Luger was as big as they came in the 1990s and rolled through millions of dollars, he said.

Life on the circuit was exciting and exhausting. Some years he was on the road 300 days a year. There were 5 a.m. flights, daytime gym work, shows at night, parties in some hotel or penthouse.

And then repeat again and again.

He needed help to keep up with the pace.

"Steroids were there as a shortcut to get size," he said. And then there's the pain from the never-ending body slams and pile drivers. "You start with a painkiller for bumps and bruises. And then you need more. It's never enough."

Those on the circuit were a family, "a dysfunctional family" he said. Everyone wants a piece of a superstar. "There's a lot of leeches, losers, cruisers and abusers."

"I found no matter how hard you chase it, it's never quite enough," he said. "Money makes you more comfortable being miserable."

Luger's fall was hard and quick. He got divorced and in 2003 he made an early morning call to Cobb County 911 saying his girlfriend, Elizabeth Hulette, known on the wrestling circuit as Miss Elizabeth, had passed out.

She was taken to Kennestone Hospital, where she died.
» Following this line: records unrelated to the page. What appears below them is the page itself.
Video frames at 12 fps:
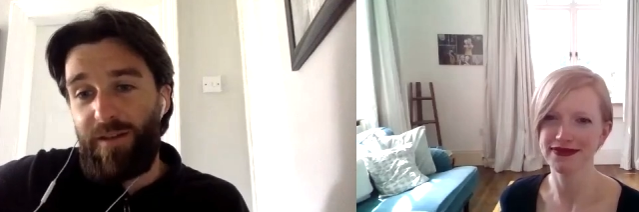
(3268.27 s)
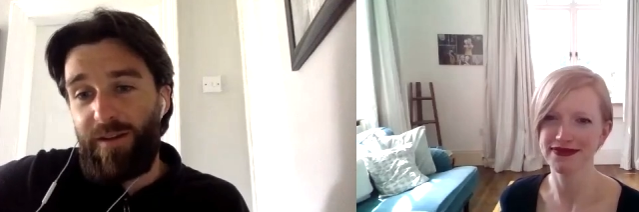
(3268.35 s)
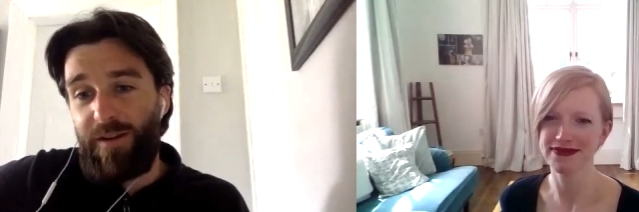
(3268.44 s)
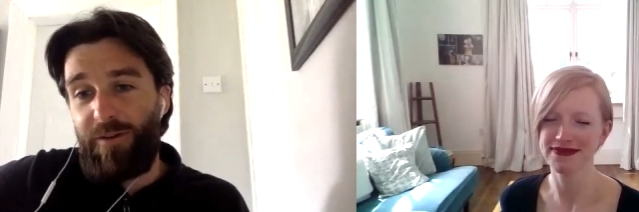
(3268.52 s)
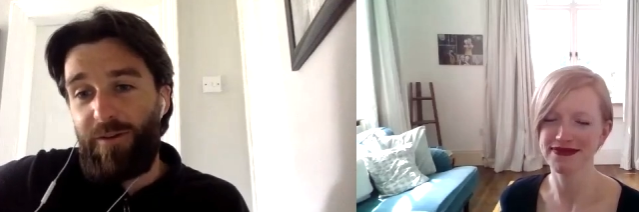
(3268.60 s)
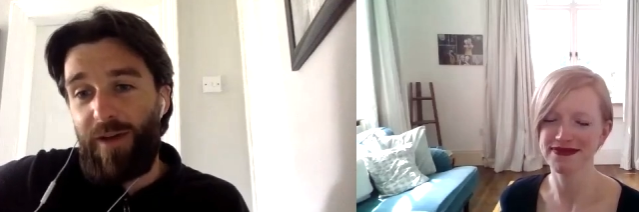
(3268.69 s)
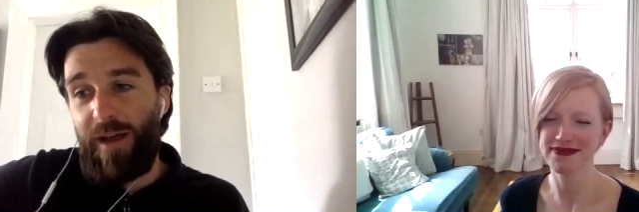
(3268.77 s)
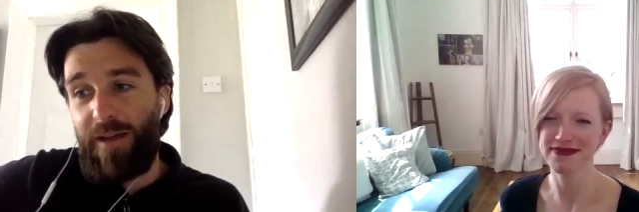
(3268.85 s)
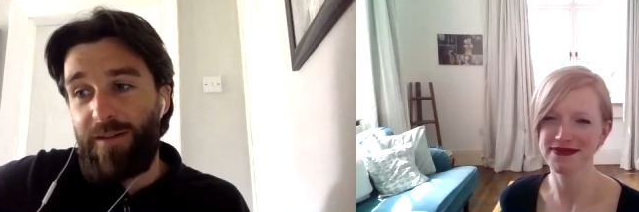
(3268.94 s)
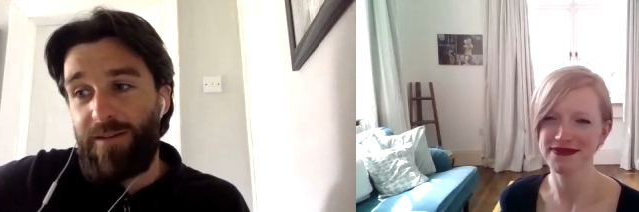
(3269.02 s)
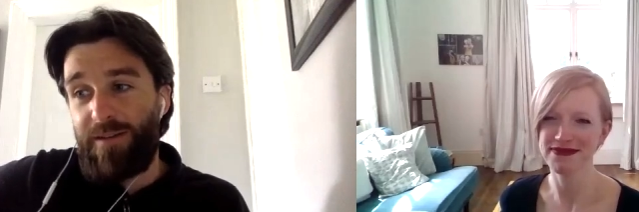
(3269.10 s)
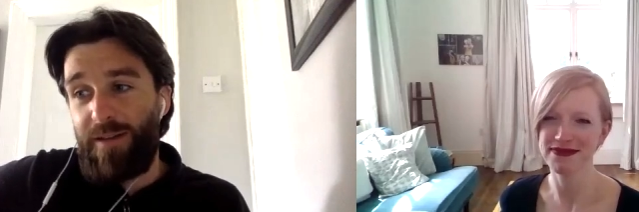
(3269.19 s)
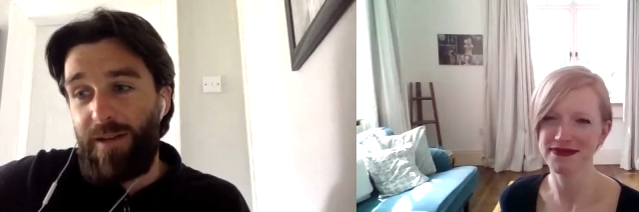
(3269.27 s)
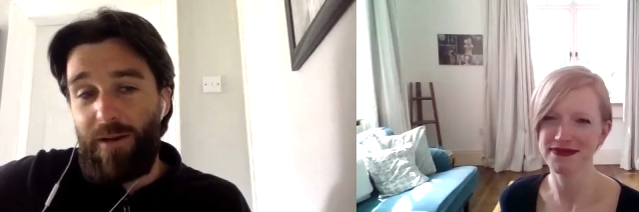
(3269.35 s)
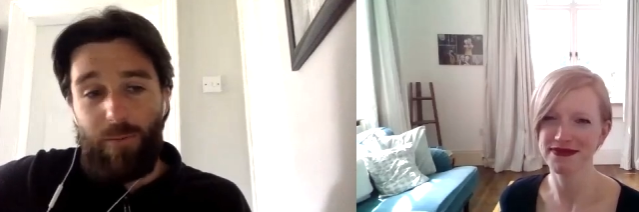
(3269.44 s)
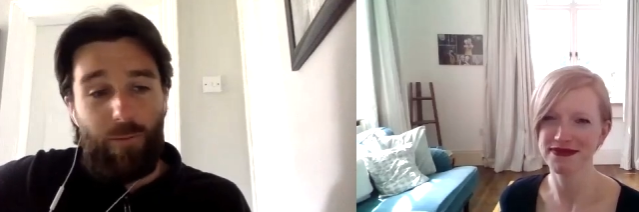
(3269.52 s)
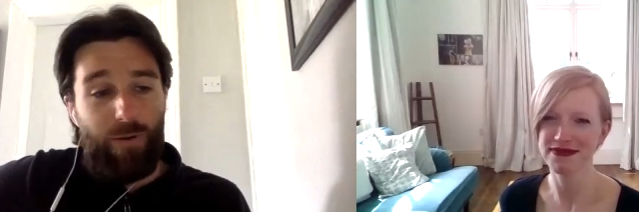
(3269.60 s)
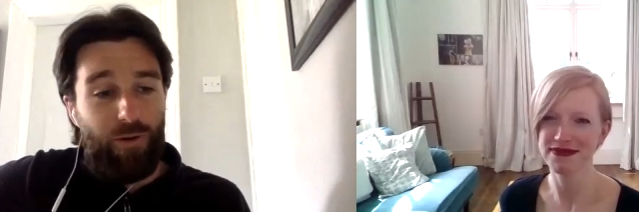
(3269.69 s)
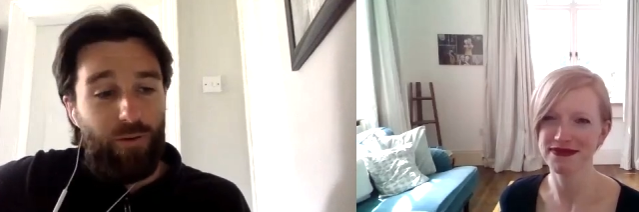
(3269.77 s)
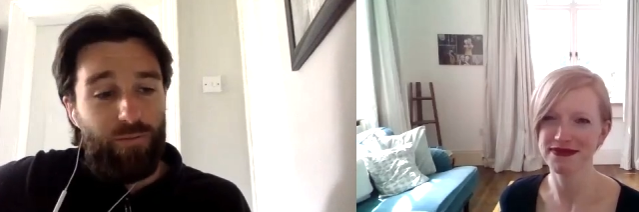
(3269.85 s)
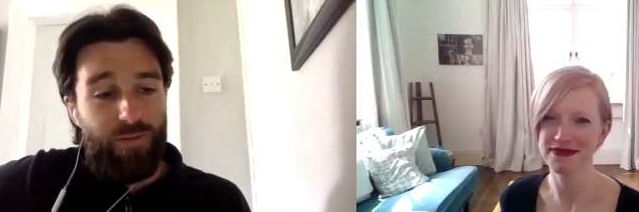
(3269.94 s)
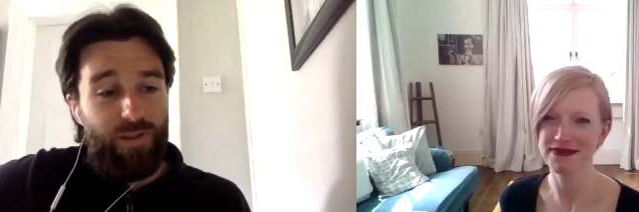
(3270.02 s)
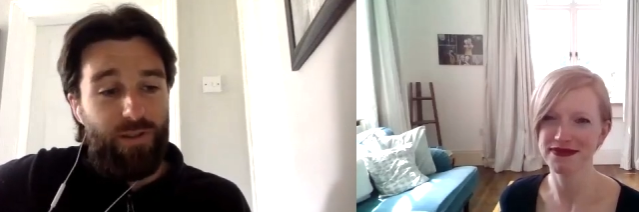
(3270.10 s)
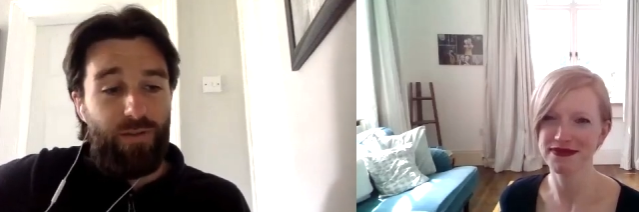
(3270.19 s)
Speaker 1: You know, and when it
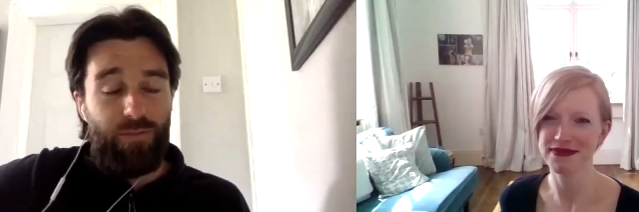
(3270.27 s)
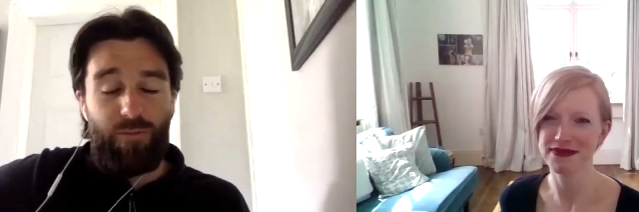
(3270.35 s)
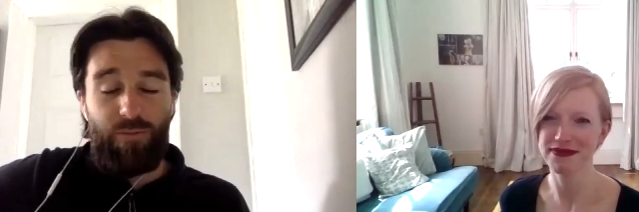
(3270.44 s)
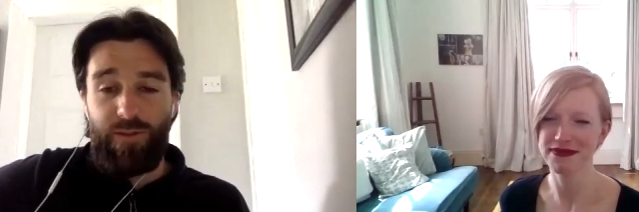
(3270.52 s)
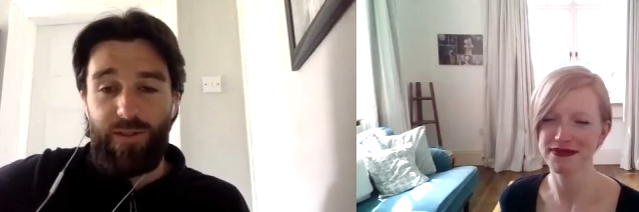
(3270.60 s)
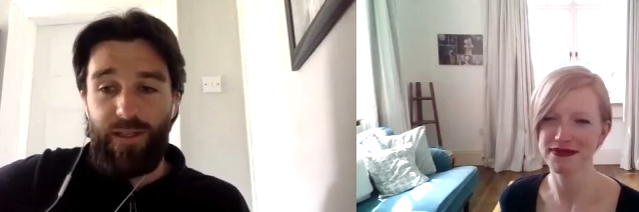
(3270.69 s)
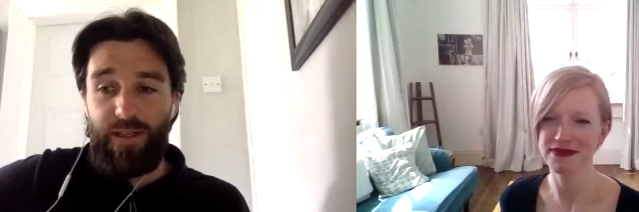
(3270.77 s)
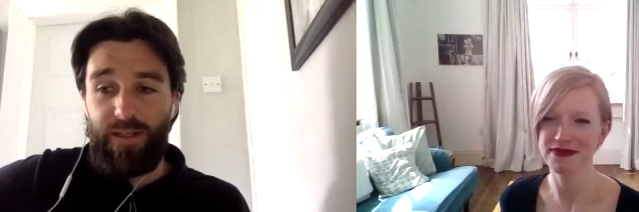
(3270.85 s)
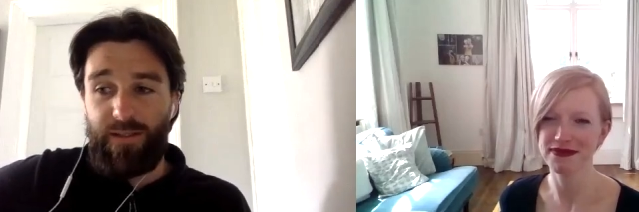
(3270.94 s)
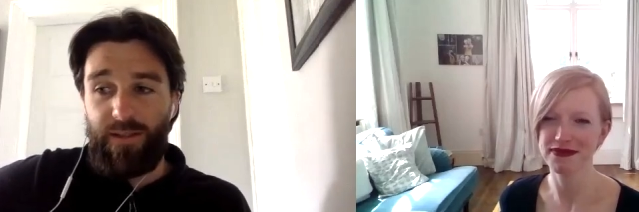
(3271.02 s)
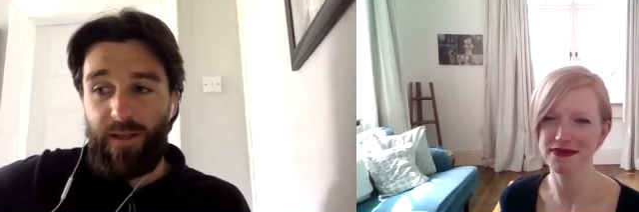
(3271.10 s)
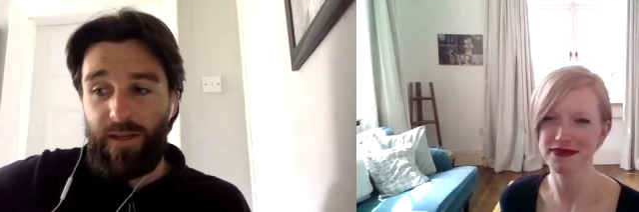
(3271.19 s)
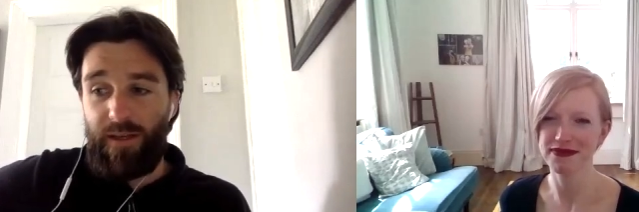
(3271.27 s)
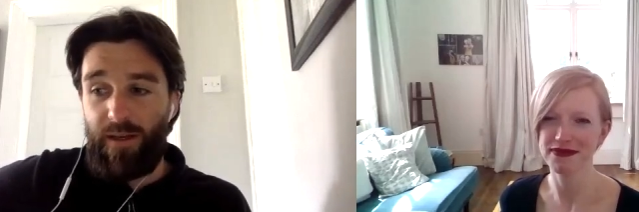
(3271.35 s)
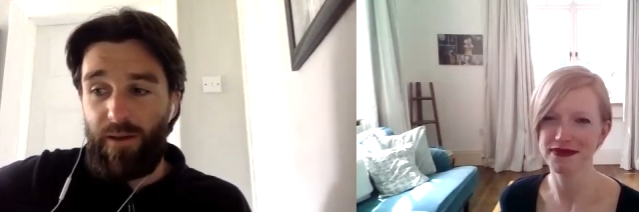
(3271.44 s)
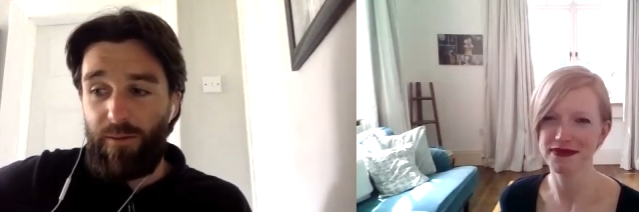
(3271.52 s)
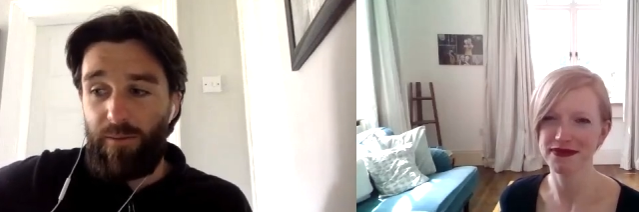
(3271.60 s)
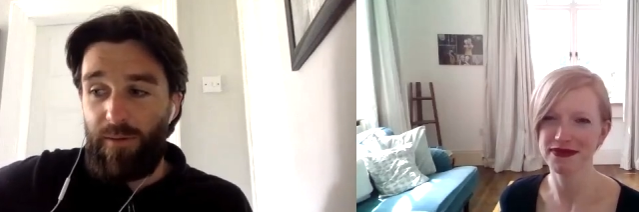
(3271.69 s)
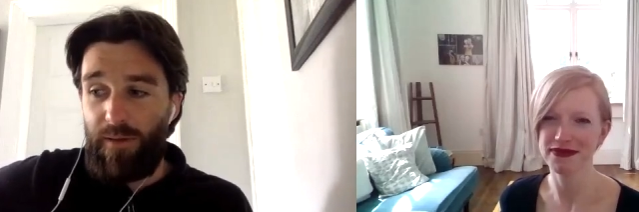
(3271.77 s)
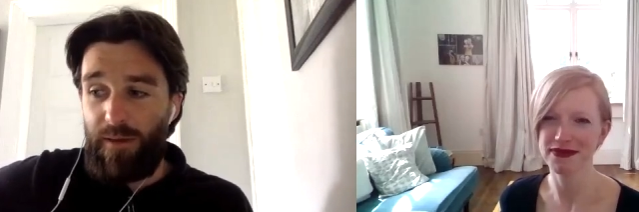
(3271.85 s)
comes to the important things like, you know,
The autopsy showed a mix of alcohol, painkillers and tranquilizers in her system.

He was arrested for possessing three kinds of steroids found in the home. Later, he got a DUI. "My life had fallen apart and I still didn't get it," he said.

A judge sentenced him to probation and revoked it in late 2005 when he went to Canada for a work appearance without court approval. An arrest and two strip searches later, the former Total Package was back in Cobb County Jail.

Luger credits Steve Baskin, the pastor of Western Hills Baptist, with pulling him from a terminal tailspin. The jail chaplain met Luger in early 2006 and sensed the former wrestler was spiritually wounded.

"Here's a guy who would have died or gone to prison," said Baskin. "He didn't have the skills to negotiate through his probation." Baskin said Luger had never learned to think for himself well enough to handle "regular" life experiences.

After Luger was freed, Baskin's friends — Doc Frady, pastor of Clarkdale First Baptist, and his wife, Jan — invited Luger to their home for a birthday party.

Luger learned the couple had been married 54 years and had lived in the same house for much of that time.

"It brought tears to my eyes," Luger recalls. "I didn't even know people like that existed anymore."

Luger lives in a spare bedroom in Baskin's apartment and is trying to figure out a path in life.

He'd like to help counsel those in trouble. Or maybe be a fitness coach. He even said he'd take clients out to the supermarket and show them what to buy. He's eager. He's uncertain. To him, regular life is a new business.